Suspended in Midair: Infants, Graduate School, and Wild Swans with Rebecca Kinzie Bastian

Rebecca Kinzie Bastian’s poems, I Fell into My Baby’s Eyes and pro-di-gy, celebrating early motherhood, can be read here at The Fertile Source:

These two poems strike me as songs of praise—take for example the lovely opening line from I Fell Into My Baby’s Eyes: “I know it sounds ridiculous, but the sun/was shining through their marine.” Can you talk about the process of writing the rest of that poem, as well as “prodigy”? How many drafts did it take? Is that usual for your writing process?

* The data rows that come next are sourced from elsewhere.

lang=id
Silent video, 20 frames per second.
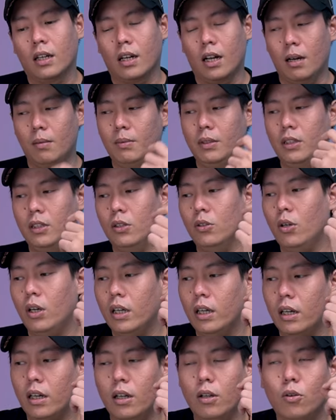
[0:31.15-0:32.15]
Nah habis itu
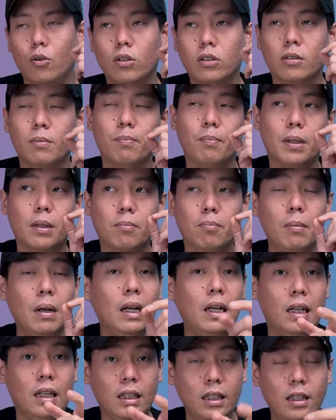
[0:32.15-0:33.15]
akhirnya gue sempat
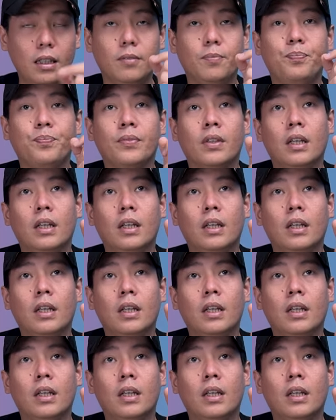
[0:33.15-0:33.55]
beli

These poems were written when my son Tucker, now 14, was an infant. I was in the first year of my graduate studies when I discovered that I was pregnant. I was not pleased but both my husband and my older son had been talking about another child. I found myself trying to bring together two different-feeling worlds. I think, in the end, being pregnant and writing my thesis while nursing a newborn actually benefited my studies and my work. That was not instantly clear to me though. I often felt suspended in midair somewhere between the bliss of pregnancy and total, helpless fear.

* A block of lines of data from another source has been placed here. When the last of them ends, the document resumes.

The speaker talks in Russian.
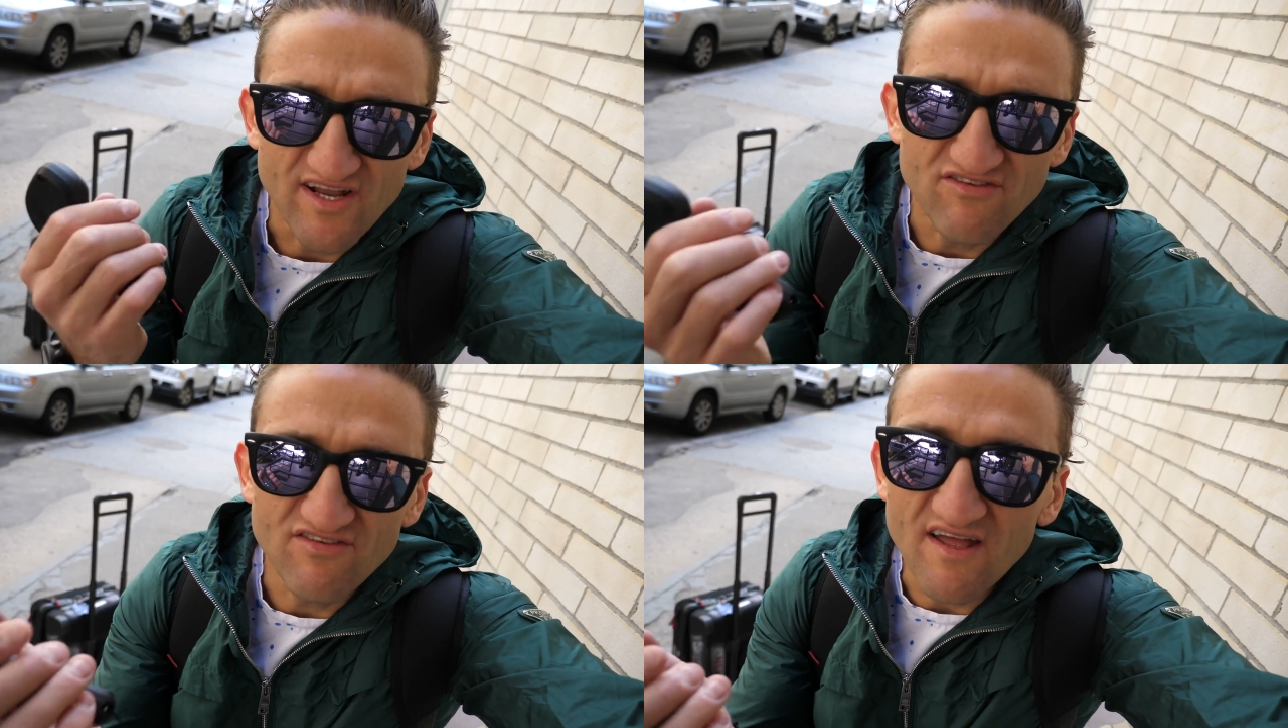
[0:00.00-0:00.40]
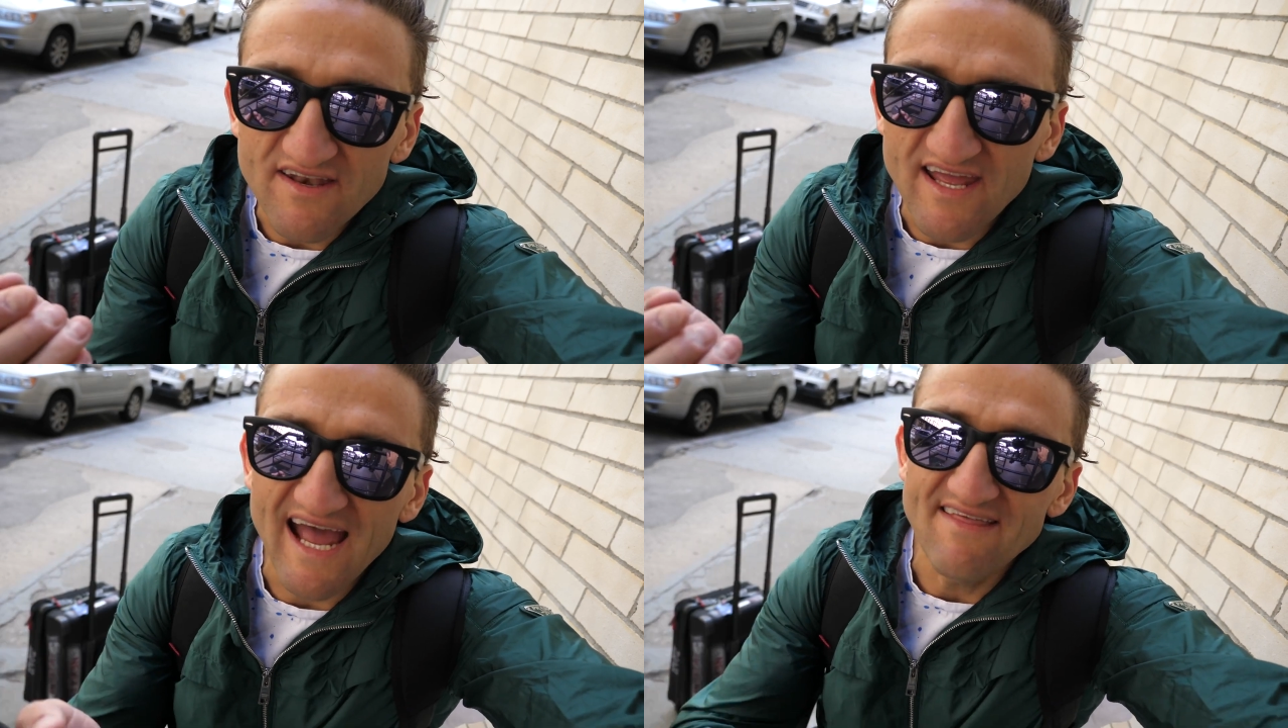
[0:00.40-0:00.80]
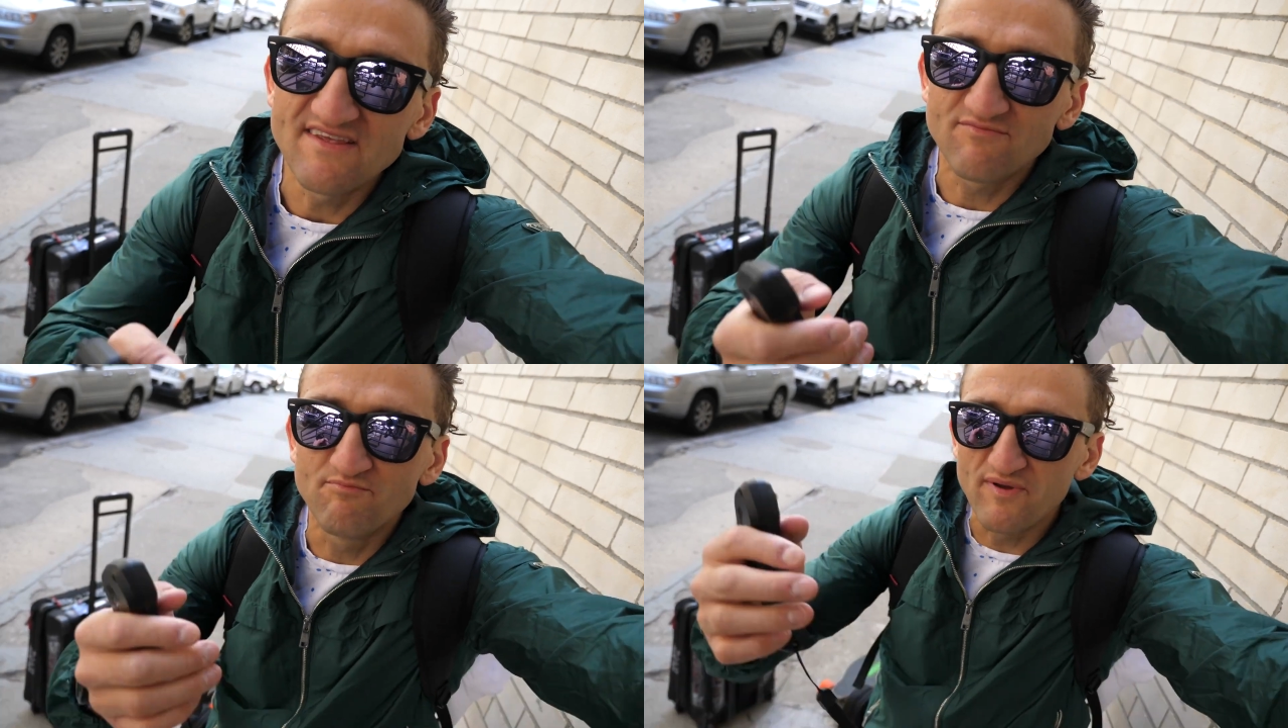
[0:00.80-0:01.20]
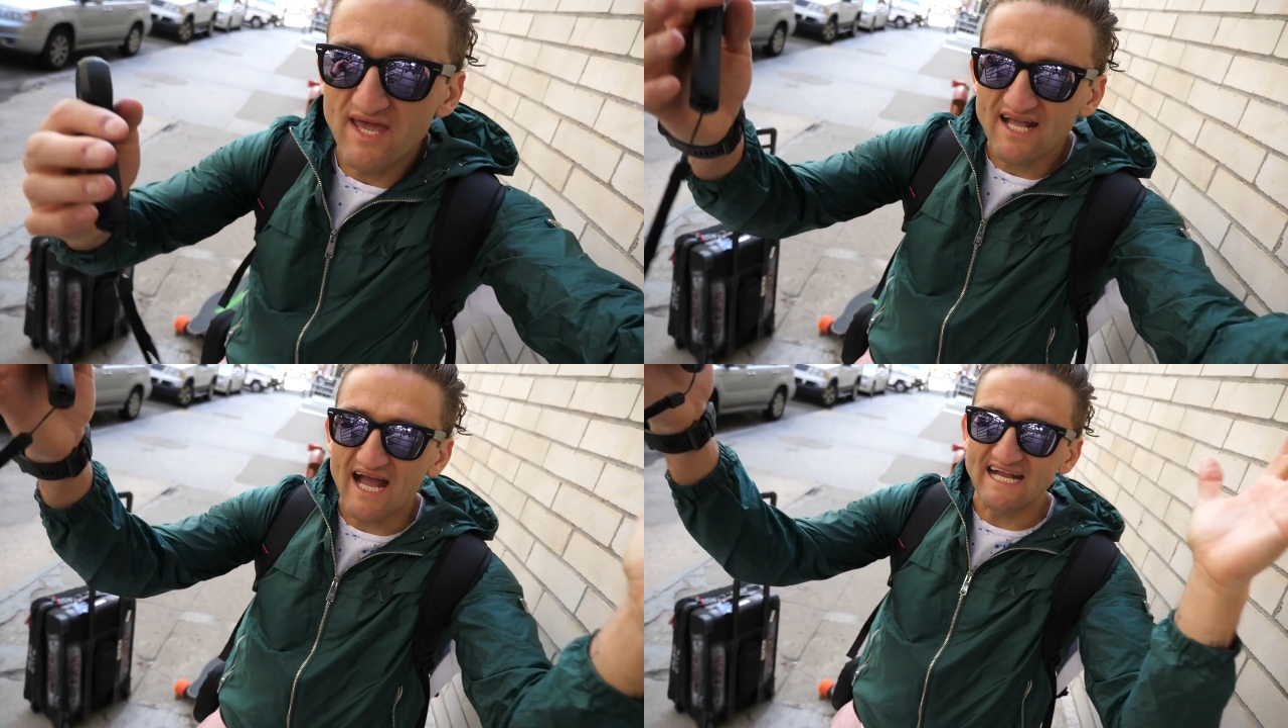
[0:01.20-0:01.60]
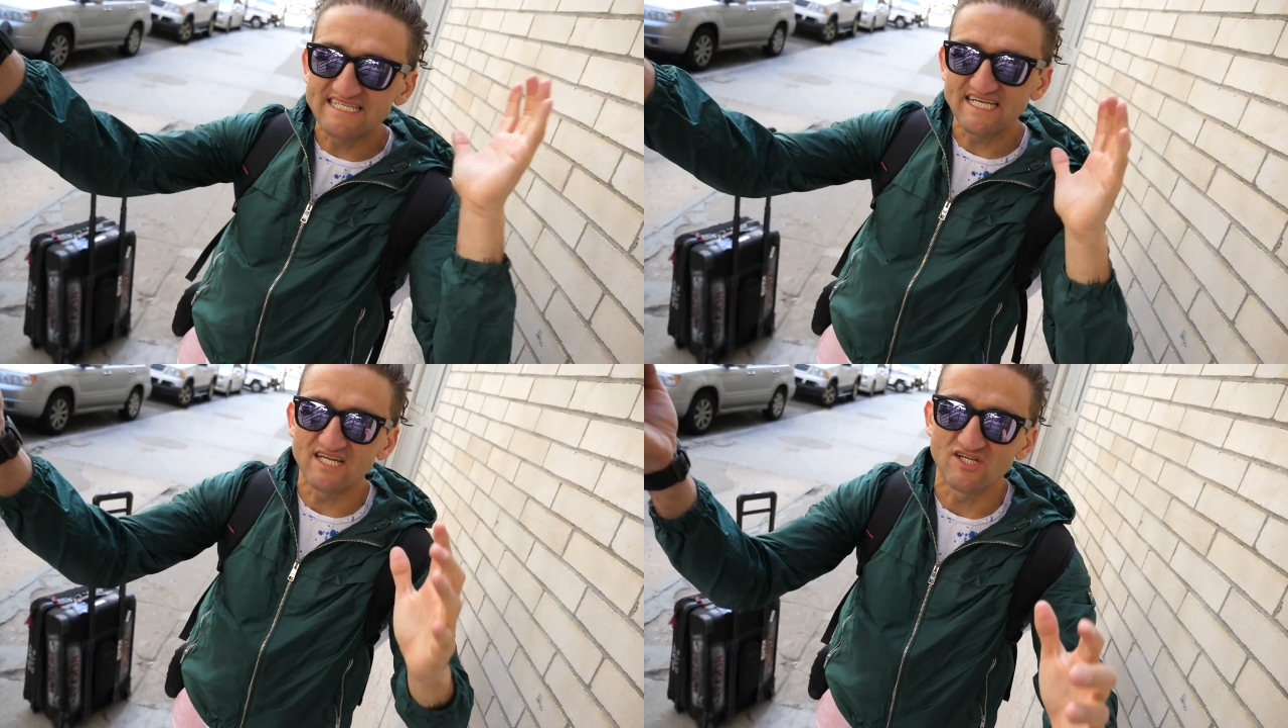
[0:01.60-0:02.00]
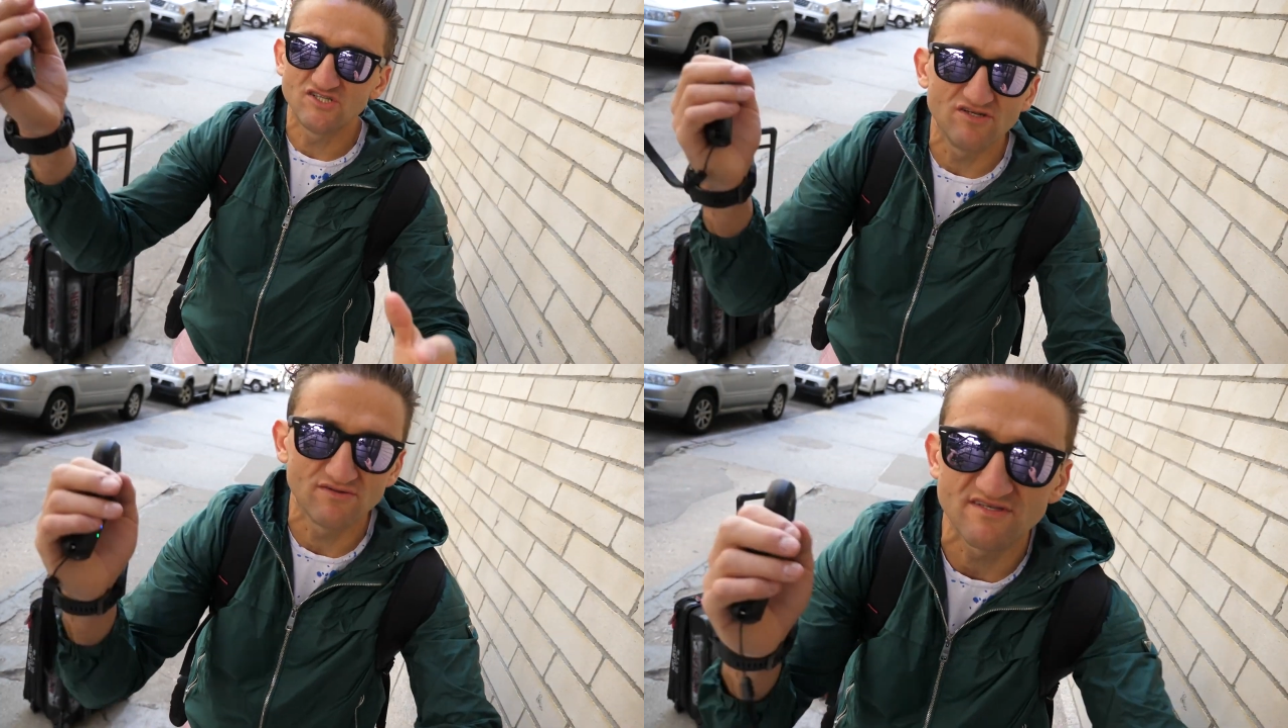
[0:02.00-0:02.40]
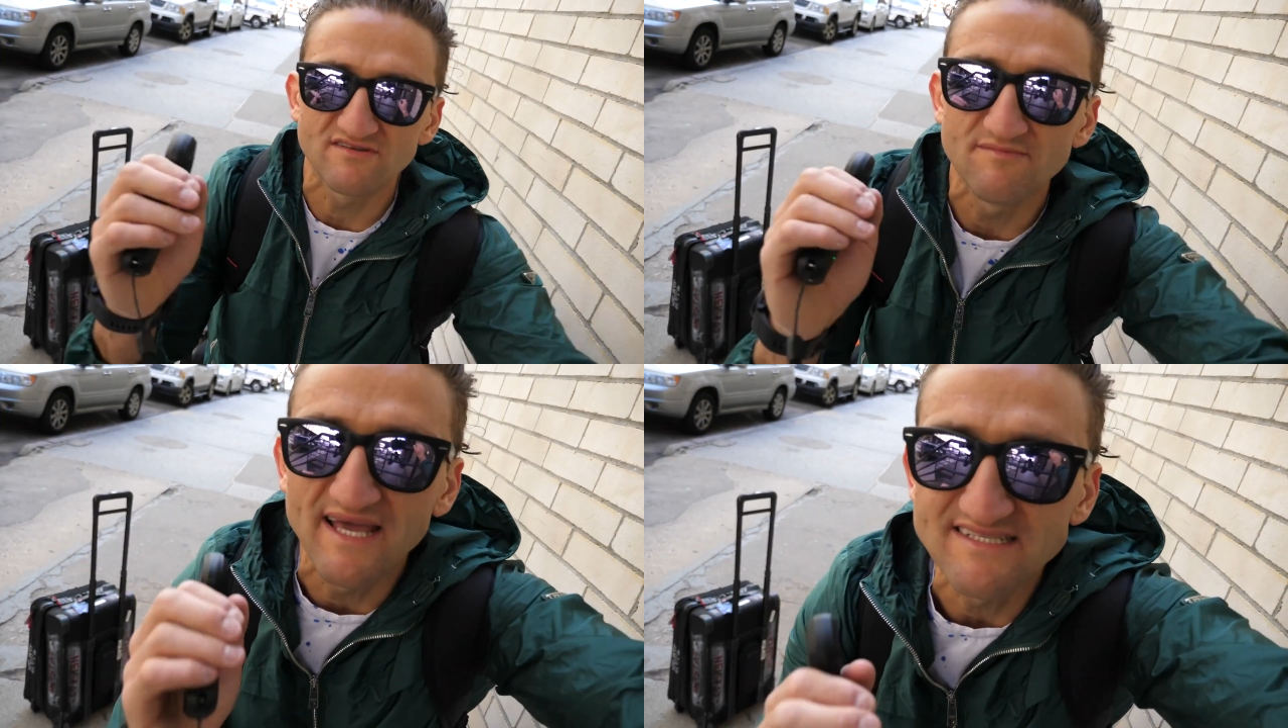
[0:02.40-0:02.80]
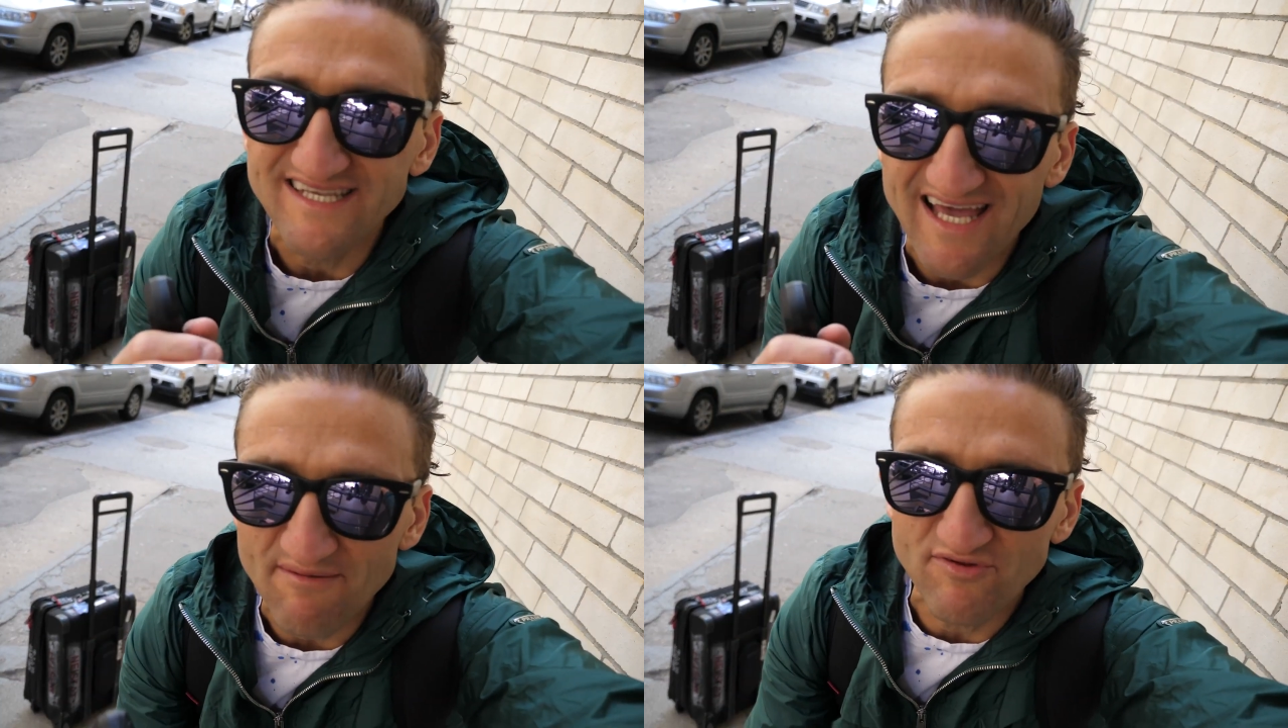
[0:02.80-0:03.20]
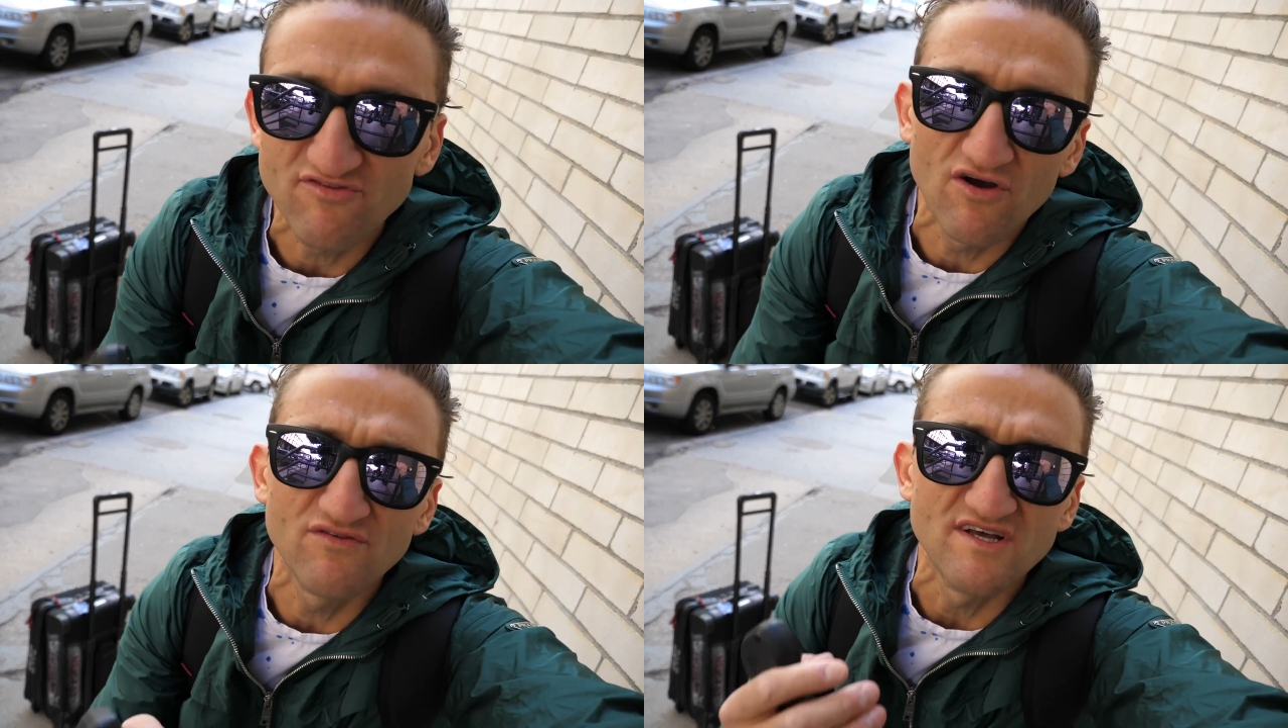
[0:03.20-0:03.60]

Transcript: в воскресенье, мне пришла крутая идея снять крутое видео,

Tucker was not a beautiful baby. He emerged purple, lumpy, and colicky. I loved him right away, of course, but we were not necessarily comfortable with each other all the time. I continued working on my thesis while I nursed him, books scattered all over the bed, the laptop teetering on one knee when suddenly a bar of sunlight pushed under the blind and right into his eyes. That was the moment of the poem and the moment I fell absolutely and madly in love.

prod•i•gy was written just a few days later.

Both poems have gone through so many drafts and revisions – I couldn’t tell you how many. I usually seem to have three or four first drafts and then, through the years, as I work on manuscripts as a whole, individual poems are reshaped and revised.

How has the experience of motherhood found its way into your writing, or changed your relationship to your writing? What themes were characteristic of your work before? After motherhood?

I became a mother at 22 when my first son Kristian was born. I guess I have been writing about motherhood or it has found its way into my poems ever since – most of my writing life. Motherhood has informed my writing mostly in the sense that it is part of my identity. I can’t separate who I am from my motherhood anymore than I can separate who I am from my drive as a writer.

Being a mother also means that I have been an often-interrupted writer. I have not been able to sequester myself from my children or divide out time for writing that does not include the presence of my children. It wasn’t always easy but it has trained me to keep working and to maintain some focus in chaos… or at least to try.

If your mother had written a poem for you, what do you wish it had described?

I often look at a photograph I have of my lovely mother holding me as a newborn. She appears radiant and filled with joy but I’m sure it wasn’t that simple. She was a very independent woman who didn’t marry until she was in her 30s. That wasn’t common at that time. She also had very difficult pregnancies and she lost her first child at birth and almost lost me as well. I would have liked to know if she felt afraid or conflicted looking at me in her arms after so much struggle and sacrifice to have me.

When did you begin writing poetry?

I have always loved poetry but began writing it seriously in high school. I had thought I wanted to be an obstetrician, but when I bombed Chemistry, I realized medical school was not for me. So, I turned to the thing I had always been drawn to anyway. I would have been much richer if I had just had some math skills!

Where is your favorite place to write? Do you have any specific writing rituals?

I write wherever and whenever I can. It’s something that writing around children has taught me to do. For a while, I tried to make writing rituals but realized that I write best without them.

What are you currently working on?

I have two completed manuscripts – the first contains these poems – and am working on a third. It is a collection of “fairy tale” poems. Only a few of them have anything to do with actual fairy tales but they seem to come from that place of mystery. One of my dearest friends, poet Miranda Field and I discovered that we had a favorite childhood book in common – The Wild Swans. It was a Golden Books edition illustrated by Kihachiro Kawamoto. We both pored over that book peering through the trees on the holographic cover. The very night we discovered our mutual love for it, we ordered a used copy and when it arrived, we opened it together feeling that maybe we had been communicating to each other as children through that book. The discovery, and that swooping and swirling feeling of recognition, has turned us both a little in the direction of fairy tale in our writing.